# PROBLEM REQUIREMENTS
Below are some records. Write out exactly their lines from the one with "(125.81 s to 126.81 s)" through the one with "Word for word: This", and leave the pictures behind.

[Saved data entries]
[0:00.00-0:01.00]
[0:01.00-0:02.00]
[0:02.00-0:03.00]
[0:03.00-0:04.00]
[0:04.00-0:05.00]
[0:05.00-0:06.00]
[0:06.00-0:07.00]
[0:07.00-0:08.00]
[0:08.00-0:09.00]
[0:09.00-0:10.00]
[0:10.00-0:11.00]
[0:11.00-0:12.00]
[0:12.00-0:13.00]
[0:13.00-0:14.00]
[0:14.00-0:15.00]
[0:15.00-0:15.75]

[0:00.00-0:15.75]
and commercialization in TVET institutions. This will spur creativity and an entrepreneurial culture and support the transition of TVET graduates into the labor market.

==

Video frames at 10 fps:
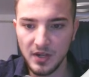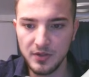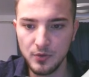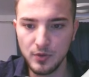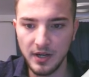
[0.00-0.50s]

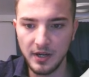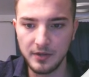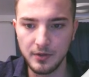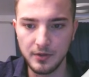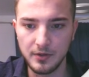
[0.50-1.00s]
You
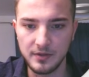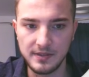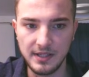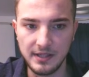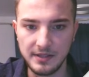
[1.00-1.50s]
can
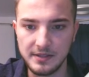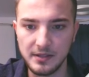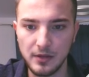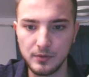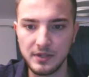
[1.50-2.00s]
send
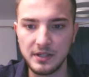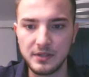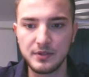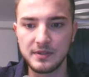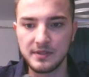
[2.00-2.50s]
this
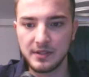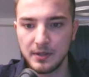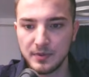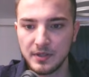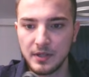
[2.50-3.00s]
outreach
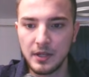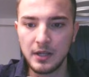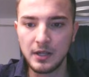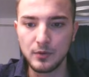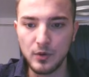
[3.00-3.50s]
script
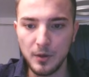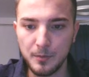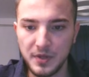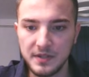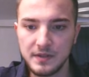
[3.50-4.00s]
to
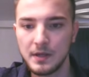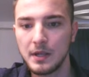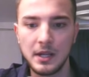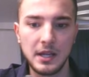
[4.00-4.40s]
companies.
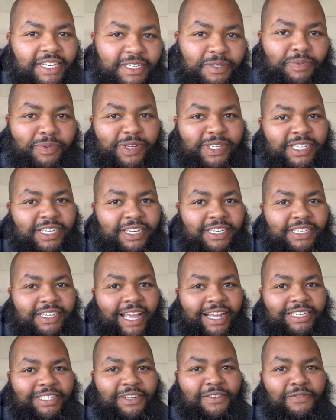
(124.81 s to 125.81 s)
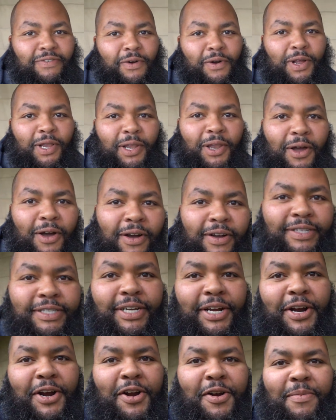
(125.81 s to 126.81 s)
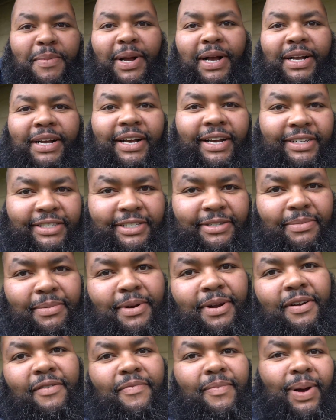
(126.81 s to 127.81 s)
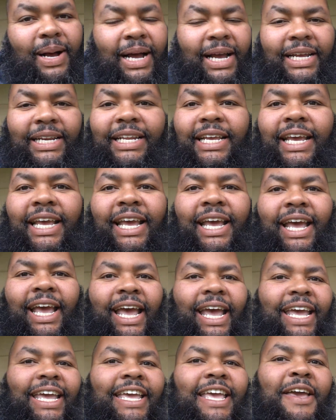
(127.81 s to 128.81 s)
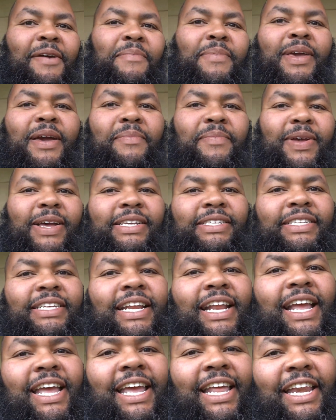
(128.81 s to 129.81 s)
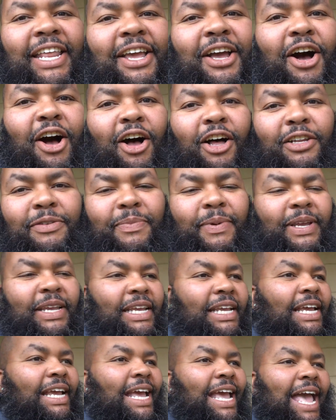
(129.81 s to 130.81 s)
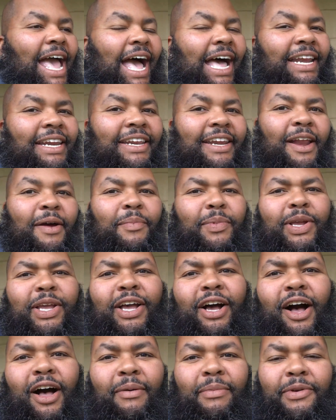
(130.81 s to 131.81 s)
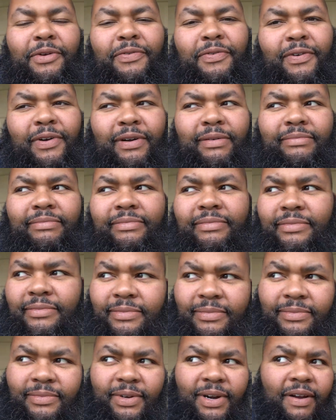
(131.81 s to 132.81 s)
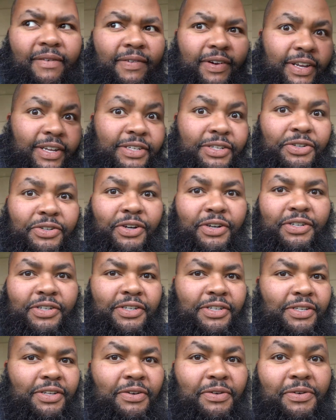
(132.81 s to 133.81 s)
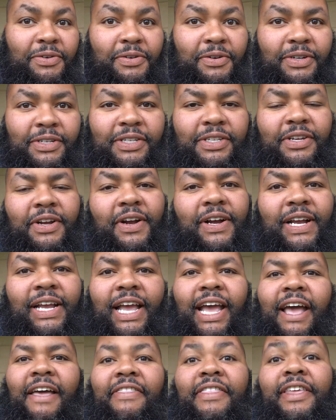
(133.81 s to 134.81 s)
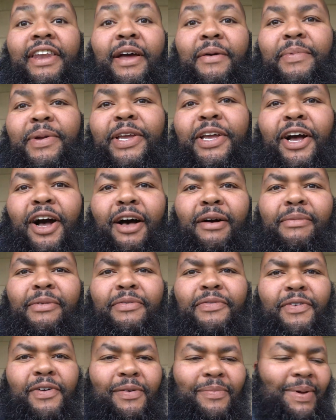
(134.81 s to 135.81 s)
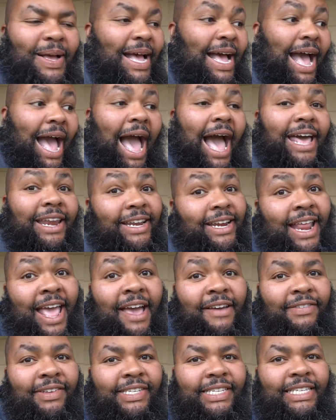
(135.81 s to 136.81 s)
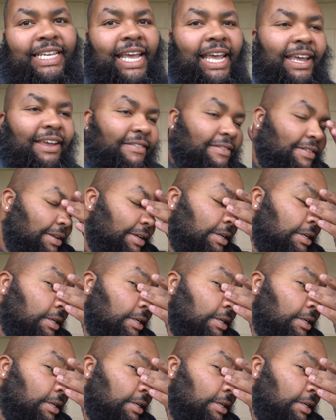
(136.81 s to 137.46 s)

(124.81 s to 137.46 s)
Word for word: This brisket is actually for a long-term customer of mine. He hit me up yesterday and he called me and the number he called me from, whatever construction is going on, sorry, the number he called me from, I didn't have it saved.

# RESULT OF THIS TASK
(125.81 s to 126.81 s)
(126.81 s to 127.81 s)
(127.81 s to 128.81 s)
(128.81 s to 129.81 s)
(129.81 s to 130.81 s)
(130.81 s to 131.81 s)
(131.81 s to 132.81 s)
(132.81 s to 133.81 s)
(133.81 s to 134.81 s)
(134.81 s to 135.81 s)
(135.81 s to 136.81 s)
(136.81 s to 137.46 s)

(124.81 s to 137.46 s)
Word for word: This brisket is actually for a long-term customer of mine. He hit me up yesterday and he called me and the number he called me from, whatever construction is going on, sorry, the number he called me from, I didn't have it saved.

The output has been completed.